The public utility in Traverse City is moving forward with a plan to provide high-speed internet financed by ratepayers and, ultimately, backed by taxpayers. But Traverse City Light & Power has other issues it should be working on.
TCL&P is deciding on a plan to expand gigabit-speed internet. Board members are considering how to move forward – with ideas ranging from scrapping the plan altogether, building out in phases, or building out the network completely.
The failure rate of publicly owned internet networks should give pause, for even with boatloads of federal stimulus funds, these networks rarely succeed.
Even the TCL&P itself doesn’t have a good track record. As noted in a recent article in the Traverse City Ticker, the “free” public Wi-Fi in downtown Traverse City, paid for by a partnership between the Downtown Development Authority and TCL&P, has not gone well.
Public comments on social media platforms about the Wi-Fi service have not been kind. As the Ticker notes, “On the public side … TCL&P leaders – including Executive Director Tim Arends and Chief Information Officer Scott Menhart – all acknowledge hearing complaints that downtown Wi-Fi doesn’t work well, isn’t fast enough, or isn’t reliable.”
Arends says that expanding the fiber network could help with this problem. It’s an odd line of reasoning, essentially arguing that one government failure requires another government expansion.
Besides, TCL&P has more pressing issues. According to its latest financial filings, the utility’s pension and retiree health care plans have massive debts.

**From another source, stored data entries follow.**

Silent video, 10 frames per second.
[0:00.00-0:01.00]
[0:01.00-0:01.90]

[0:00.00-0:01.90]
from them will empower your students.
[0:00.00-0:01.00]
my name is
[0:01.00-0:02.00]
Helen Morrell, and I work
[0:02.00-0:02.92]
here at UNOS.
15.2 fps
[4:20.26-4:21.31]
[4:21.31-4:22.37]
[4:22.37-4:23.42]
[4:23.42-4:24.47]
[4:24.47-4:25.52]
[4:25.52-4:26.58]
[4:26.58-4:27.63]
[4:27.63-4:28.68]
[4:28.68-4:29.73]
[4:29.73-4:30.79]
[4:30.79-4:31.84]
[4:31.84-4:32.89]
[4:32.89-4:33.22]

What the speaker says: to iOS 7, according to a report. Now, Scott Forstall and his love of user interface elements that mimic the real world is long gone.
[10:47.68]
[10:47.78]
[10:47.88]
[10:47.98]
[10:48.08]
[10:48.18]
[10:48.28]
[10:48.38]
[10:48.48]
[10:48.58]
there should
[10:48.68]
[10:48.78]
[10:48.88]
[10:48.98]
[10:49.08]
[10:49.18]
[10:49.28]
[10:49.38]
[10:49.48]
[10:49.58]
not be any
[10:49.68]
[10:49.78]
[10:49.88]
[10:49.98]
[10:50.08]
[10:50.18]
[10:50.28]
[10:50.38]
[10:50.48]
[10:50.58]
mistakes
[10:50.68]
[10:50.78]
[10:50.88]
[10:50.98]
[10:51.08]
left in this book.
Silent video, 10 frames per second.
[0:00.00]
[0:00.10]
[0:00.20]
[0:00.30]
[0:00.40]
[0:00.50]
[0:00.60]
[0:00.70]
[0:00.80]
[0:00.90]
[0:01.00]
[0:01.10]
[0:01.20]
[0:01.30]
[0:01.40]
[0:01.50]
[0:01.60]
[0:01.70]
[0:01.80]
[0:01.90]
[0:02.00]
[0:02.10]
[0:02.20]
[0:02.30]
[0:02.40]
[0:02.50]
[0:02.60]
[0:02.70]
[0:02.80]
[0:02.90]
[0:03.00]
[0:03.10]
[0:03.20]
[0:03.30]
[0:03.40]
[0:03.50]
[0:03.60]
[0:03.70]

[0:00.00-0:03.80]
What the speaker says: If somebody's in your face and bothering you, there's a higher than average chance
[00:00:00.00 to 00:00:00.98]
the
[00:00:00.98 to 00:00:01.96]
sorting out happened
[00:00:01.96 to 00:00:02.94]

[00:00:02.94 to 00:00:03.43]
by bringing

Both plans are still active, meaning their debt can grow larger as new workers create new liabilities. The pension fund is only 60 percent funded: For every dollar the utility has promised to retirees, it has set aside only 60 cents Many other municipalities have closed their pension systems to new members so they won’t accumulate additional debt.
The TCL&P pension fund is short $11.5 million, and that’s calculated by assuming a generous rate of return on the fund’s assets. If a more realistic rate of 7% were used, the fund would need nearly $15 million to make it whole. The utility is doing a better job putting money into the system as of late, but this past underfunding has meant it needed to triple its annual contributions from $773,000 in 2014 to more than $2.25 million in 2017. Retiree health care, though not technically a liability since these benefits can be trimmed at any time, is also in the hole. The utility would need another $2 million to fully fund what it has promised.
Unlike other rural areas, the Cherry Capital already has high-speed internet; residents can purchase gigabit speeds, and businesses can, too. If the city wants to do even more, it has options, such as making it easier for private providers to operate and compete by streamlining government obstacles (something the city-owned utility rejected in the past). These actions would benefits residents without taking on the risks associated with the government trying to get in the business of becoming an internet provider.